**Work instruction**: Show, in full, each line of the data that contains "fillers".
(Beginning of Entries shown)
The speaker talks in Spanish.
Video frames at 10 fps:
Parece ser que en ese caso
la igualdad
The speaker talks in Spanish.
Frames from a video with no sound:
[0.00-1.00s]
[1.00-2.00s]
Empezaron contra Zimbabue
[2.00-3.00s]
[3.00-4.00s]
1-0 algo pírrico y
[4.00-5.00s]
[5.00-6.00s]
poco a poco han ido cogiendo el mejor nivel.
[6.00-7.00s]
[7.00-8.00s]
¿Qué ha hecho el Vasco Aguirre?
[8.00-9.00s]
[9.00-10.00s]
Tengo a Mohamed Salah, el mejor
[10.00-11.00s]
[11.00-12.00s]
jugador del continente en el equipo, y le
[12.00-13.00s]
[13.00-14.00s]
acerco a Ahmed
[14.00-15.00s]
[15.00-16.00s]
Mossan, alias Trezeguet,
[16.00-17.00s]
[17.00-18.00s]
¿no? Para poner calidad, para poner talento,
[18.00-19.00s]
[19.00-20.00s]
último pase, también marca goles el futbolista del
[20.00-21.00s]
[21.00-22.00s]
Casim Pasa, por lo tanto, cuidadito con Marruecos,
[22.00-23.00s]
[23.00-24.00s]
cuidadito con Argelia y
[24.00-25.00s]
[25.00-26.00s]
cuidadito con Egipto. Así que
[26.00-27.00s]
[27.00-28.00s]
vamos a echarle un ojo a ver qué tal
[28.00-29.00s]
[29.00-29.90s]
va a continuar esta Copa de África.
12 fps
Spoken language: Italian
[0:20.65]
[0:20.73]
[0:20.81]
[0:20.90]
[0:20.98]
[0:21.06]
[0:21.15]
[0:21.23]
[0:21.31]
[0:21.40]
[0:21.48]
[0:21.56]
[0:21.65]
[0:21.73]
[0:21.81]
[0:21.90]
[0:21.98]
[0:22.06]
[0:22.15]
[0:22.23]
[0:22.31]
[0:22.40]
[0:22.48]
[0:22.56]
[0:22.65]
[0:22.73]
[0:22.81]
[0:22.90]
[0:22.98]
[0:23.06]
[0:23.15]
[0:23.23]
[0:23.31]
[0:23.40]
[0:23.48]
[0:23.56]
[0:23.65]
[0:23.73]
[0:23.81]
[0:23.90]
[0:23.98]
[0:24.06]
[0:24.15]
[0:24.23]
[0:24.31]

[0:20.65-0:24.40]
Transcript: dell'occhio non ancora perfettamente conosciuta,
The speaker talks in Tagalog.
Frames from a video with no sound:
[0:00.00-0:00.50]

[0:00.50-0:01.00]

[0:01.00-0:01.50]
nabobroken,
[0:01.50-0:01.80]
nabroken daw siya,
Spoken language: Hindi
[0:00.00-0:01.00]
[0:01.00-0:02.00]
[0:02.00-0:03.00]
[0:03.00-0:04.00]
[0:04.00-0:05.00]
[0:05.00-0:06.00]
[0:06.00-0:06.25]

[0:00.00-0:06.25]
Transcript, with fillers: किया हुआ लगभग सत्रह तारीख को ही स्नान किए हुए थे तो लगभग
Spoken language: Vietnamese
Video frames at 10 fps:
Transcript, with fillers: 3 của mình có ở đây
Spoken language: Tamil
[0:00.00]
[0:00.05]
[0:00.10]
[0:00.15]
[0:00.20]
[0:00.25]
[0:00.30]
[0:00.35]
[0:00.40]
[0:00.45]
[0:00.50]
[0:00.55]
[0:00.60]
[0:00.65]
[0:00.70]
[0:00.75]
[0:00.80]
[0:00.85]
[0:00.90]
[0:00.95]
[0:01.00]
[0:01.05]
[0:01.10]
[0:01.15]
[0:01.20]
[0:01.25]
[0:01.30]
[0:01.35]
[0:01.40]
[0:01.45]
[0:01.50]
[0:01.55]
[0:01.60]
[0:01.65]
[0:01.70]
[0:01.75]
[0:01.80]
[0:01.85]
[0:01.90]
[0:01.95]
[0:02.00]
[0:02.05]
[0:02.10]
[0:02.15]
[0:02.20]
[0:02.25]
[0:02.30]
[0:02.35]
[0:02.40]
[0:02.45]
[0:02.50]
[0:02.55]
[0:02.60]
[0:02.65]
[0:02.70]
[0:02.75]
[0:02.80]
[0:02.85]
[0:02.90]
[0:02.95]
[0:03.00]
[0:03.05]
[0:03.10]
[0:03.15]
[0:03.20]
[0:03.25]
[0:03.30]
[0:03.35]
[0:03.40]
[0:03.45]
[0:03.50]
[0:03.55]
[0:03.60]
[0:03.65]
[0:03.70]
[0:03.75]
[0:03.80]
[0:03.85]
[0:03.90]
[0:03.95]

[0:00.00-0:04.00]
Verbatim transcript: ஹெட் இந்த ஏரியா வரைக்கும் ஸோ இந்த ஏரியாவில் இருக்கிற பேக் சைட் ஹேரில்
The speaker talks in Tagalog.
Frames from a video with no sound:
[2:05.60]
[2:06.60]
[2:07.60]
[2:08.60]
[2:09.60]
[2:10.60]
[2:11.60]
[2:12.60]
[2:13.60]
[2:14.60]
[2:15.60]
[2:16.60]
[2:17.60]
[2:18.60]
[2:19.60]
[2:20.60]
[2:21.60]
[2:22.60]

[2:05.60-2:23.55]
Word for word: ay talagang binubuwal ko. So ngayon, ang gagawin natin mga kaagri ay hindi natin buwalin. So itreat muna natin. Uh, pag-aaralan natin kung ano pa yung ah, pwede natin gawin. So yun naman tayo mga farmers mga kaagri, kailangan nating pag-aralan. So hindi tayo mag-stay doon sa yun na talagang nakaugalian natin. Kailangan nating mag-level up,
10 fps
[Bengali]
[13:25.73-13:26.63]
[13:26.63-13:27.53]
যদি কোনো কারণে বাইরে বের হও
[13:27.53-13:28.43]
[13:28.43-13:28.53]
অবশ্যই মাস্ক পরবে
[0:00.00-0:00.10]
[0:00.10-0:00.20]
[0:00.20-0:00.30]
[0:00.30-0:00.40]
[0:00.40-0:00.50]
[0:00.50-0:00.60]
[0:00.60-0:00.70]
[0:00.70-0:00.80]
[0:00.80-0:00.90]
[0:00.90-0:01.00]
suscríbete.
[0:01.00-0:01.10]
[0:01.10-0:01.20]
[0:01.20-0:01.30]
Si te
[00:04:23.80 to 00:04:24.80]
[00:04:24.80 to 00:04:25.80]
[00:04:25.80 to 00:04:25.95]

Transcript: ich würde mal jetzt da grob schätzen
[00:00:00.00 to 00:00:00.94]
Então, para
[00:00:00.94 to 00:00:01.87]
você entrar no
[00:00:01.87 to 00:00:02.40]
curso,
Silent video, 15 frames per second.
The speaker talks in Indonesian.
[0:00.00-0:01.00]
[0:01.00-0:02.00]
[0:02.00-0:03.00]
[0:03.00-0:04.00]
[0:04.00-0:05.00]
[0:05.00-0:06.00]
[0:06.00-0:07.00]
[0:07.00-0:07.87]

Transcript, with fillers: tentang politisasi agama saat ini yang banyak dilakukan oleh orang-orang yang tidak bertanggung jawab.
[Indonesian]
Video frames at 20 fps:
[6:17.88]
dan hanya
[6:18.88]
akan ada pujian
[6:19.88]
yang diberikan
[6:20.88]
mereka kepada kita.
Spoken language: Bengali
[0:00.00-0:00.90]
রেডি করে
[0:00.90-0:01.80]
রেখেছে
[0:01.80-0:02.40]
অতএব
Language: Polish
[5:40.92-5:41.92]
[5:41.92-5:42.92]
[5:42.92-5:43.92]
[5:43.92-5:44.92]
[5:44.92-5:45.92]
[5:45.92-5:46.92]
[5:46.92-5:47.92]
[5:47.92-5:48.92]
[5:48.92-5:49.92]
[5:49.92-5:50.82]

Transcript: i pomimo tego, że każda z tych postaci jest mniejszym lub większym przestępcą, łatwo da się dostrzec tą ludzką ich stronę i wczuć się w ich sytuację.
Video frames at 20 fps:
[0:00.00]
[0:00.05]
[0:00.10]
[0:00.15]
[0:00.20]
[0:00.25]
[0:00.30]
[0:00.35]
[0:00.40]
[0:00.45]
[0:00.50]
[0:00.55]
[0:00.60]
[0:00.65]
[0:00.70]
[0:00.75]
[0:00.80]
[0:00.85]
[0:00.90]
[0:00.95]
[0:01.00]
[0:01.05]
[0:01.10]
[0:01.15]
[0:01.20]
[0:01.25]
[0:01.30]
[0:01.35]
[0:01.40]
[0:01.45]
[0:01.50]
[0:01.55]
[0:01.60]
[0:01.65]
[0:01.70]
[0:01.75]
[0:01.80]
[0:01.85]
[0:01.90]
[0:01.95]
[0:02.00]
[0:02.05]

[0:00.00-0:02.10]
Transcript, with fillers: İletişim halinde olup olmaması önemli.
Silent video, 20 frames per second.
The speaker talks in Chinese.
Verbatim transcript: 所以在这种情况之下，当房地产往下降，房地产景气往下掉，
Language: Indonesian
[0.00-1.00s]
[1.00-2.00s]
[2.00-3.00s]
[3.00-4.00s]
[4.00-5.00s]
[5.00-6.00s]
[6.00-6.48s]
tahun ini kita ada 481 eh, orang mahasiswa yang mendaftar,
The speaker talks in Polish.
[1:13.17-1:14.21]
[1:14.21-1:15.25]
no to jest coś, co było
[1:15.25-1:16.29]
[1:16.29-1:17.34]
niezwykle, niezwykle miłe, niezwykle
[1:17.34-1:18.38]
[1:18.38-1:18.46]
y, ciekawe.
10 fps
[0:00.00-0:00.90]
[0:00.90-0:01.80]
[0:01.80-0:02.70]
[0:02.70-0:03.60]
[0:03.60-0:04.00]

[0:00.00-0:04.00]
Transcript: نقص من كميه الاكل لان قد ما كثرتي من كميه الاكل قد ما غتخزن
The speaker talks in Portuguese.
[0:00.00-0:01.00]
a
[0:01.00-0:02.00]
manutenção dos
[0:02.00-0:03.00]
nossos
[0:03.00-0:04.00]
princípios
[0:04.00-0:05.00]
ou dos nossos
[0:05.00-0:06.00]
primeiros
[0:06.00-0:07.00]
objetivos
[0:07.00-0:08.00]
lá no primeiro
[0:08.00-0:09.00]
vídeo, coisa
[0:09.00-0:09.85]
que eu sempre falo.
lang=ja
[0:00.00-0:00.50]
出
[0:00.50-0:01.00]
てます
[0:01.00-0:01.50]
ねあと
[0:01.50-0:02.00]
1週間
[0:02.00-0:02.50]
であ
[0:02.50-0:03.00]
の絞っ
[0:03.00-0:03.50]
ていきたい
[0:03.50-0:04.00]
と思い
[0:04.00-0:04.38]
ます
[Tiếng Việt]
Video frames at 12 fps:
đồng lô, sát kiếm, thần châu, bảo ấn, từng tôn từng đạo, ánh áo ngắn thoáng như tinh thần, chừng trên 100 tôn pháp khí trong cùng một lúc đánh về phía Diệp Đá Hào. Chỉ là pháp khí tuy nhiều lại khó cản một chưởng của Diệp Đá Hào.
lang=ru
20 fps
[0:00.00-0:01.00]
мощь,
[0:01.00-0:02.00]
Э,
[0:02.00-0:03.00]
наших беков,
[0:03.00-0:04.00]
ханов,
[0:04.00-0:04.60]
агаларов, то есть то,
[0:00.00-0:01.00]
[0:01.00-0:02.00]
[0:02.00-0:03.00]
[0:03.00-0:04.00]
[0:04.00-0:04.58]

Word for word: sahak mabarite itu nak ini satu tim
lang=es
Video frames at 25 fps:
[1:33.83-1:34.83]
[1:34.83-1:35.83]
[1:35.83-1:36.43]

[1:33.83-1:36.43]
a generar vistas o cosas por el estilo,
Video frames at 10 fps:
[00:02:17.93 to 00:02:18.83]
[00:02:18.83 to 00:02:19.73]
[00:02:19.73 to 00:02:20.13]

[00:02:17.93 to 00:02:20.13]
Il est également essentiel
(End of Entries shown)
**Your response**:
Transcript, with fillers: किया हुआ लगभग सत्रह तारीख को ही स्नान किए हुए थे तो लगभग
Transcript, with fillers: 3 của mình có ở đây
Transcript, with fillers: tentang politisasi agama saat ini yang banyak dilakukan oleh orang-orang yang tidak bertanggung jawab.
Transcript, with fillers: İletişim halinde olup olmaması önemli.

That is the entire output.